= Forward estimates =

Prediction of budget expenditure and revenue

Forward estimates are budget projections for revenue, expenses and financial position for the three years beyond the current (budgeted) fiscal year. The “forward estimates” system evolved in Australia from the late 1970s through the 1980s, and is used at both the federal and state levels.

The forward estimates provide a mechanism for discipline within the budgeting process that enables a greater focus on strategic policy issues, and provide a strategic framework for budgetary decision-making in the medium-term.
Depending on the context, the forward estimates period can refer to the three years following the budget year or the four years inclusive of the budget year.

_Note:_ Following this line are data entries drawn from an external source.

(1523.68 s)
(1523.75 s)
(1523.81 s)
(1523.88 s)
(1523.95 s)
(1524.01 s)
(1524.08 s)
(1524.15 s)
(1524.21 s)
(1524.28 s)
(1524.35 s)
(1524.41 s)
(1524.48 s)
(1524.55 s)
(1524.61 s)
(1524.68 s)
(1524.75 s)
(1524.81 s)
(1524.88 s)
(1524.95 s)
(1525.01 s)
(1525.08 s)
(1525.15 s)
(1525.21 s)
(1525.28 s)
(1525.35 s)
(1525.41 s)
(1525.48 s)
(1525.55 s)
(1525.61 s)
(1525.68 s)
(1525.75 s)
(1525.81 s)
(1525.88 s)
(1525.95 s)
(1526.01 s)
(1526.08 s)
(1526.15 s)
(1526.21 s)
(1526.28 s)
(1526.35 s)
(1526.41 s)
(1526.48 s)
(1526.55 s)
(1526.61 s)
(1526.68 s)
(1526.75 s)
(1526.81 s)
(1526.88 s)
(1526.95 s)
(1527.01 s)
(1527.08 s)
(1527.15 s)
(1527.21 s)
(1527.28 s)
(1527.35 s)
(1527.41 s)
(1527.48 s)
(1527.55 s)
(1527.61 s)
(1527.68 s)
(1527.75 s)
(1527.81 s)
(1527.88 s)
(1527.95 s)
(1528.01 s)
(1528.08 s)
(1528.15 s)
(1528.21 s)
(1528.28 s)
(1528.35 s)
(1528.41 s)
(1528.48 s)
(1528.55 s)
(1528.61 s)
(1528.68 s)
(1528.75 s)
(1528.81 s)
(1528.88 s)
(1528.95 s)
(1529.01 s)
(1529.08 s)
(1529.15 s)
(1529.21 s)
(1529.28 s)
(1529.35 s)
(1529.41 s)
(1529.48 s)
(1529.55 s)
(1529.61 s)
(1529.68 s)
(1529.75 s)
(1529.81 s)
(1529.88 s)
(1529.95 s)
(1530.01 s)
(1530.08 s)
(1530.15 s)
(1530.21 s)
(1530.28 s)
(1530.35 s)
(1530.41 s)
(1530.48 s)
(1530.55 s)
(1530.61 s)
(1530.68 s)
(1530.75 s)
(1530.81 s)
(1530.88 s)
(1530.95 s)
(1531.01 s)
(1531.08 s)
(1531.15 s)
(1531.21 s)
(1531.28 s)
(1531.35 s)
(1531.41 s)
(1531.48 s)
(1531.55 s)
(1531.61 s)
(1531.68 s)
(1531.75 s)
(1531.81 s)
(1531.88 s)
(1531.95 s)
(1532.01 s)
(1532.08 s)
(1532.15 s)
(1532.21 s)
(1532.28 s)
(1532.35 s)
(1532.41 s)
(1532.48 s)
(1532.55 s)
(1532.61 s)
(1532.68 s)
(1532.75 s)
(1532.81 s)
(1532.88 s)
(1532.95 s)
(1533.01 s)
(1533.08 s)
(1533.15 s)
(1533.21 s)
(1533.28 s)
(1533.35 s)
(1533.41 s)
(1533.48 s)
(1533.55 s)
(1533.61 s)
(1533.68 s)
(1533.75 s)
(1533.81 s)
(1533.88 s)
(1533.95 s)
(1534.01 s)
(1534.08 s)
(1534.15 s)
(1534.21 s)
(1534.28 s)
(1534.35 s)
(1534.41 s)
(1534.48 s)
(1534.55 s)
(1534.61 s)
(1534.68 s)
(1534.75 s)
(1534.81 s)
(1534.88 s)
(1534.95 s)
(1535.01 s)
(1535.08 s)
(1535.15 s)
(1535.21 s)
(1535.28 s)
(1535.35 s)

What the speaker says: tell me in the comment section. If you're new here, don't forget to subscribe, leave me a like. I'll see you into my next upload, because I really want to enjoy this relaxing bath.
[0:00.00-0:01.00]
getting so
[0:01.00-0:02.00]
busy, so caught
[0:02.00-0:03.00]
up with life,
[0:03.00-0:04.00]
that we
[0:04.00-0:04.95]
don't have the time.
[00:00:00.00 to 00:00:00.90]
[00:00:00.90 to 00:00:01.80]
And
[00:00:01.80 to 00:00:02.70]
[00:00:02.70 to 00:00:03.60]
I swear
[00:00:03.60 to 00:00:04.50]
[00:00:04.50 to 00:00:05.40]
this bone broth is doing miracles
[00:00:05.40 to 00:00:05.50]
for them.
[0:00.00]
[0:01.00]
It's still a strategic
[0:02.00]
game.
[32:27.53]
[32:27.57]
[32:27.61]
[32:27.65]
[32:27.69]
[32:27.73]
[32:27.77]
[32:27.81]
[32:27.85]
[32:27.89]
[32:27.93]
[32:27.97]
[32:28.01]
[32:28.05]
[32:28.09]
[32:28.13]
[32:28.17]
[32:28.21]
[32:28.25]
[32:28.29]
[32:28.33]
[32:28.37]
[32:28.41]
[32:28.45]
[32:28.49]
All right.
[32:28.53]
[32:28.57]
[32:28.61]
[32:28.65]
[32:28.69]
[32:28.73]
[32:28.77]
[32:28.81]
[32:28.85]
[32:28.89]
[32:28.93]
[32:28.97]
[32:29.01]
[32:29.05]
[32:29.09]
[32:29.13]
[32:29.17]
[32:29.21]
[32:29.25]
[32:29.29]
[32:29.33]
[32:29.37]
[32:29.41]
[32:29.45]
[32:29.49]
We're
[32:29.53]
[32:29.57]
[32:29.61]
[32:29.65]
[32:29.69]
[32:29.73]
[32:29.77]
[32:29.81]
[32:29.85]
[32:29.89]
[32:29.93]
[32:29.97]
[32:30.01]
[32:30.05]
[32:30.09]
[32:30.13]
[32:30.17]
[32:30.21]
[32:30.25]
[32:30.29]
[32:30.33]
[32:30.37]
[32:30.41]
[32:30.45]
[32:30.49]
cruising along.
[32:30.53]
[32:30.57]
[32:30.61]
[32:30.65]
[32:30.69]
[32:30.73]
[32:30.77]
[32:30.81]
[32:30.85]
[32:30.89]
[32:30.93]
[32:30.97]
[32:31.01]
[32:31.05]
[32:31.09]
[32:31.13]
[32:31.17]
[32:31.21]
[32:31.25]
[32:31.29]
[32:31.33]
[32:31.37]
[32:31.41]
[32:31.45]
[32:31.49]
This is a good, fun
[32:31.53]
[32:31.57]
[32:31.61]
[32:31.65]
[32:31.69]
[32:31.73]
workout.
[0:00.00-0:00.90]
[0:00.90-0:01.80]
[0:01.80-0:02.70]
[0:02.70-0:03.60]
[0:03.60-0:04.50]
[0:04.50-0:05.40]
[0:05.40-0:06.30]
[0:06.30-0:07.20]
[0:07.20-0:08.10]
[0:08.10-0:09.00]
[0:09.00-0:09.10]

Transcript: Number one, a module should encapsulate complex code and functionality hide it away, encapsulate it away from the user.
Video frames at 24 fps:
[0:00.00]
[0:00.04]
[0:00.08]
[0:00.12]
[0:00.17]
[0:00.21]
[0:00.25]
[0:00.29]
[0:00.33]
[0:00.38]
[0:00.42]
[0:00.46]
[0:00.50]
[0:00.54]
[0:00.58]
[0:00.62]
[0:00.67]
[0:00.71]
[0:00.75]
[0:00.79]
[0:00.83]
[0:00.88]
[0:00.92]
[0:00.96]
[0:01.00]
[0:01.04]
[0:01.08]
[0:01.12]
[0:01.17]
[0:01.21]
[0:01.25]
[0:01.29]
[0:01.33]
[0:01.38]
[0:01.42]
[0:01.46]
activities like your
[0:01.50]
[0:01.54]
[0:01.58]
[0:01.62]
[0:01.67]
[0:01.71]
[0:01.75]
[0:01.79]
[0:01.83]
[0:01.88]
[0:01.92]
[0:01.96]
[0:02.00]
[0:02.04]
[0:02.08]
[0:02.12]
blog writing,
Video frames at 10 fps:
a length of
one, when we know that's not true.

Forward estimates are based on assumptions about local and global economic parameters, and the process develops estimates for the level and composition of expenditures for three years beyond the budgeted fiscal year, with the assumption that existing policies are maintained, planned policies are implemented, and that the government's planned objectives continue to be pursued. This is known as the 'same policy basis'. The 'same policy' estimates are not forecasts, since they only provide a projected outcome under a scenario where existing policy remains unchanged and the economic assumptions remain valid. Any change to policy or economic conditions will affect the projections.

The Charter of Budget Honesty Act 1998 places an obligation on the government to regularly update the economic projections, including annually for the Budget economic and fiscal outlook report, semi-annually for the Mid-year economic and fiscal outlook report (MYEFO) and, prior to an election, for the Pre-election economic and fiscal outlook report (PEFO).

At a federal level, the Department of Finance is responsible for updating the forward estimates at regular intervals to reflect changes in economic parameters and the effects of government policy decisions. Thus, the Department of Finance is seen as "owning" the forward estimates.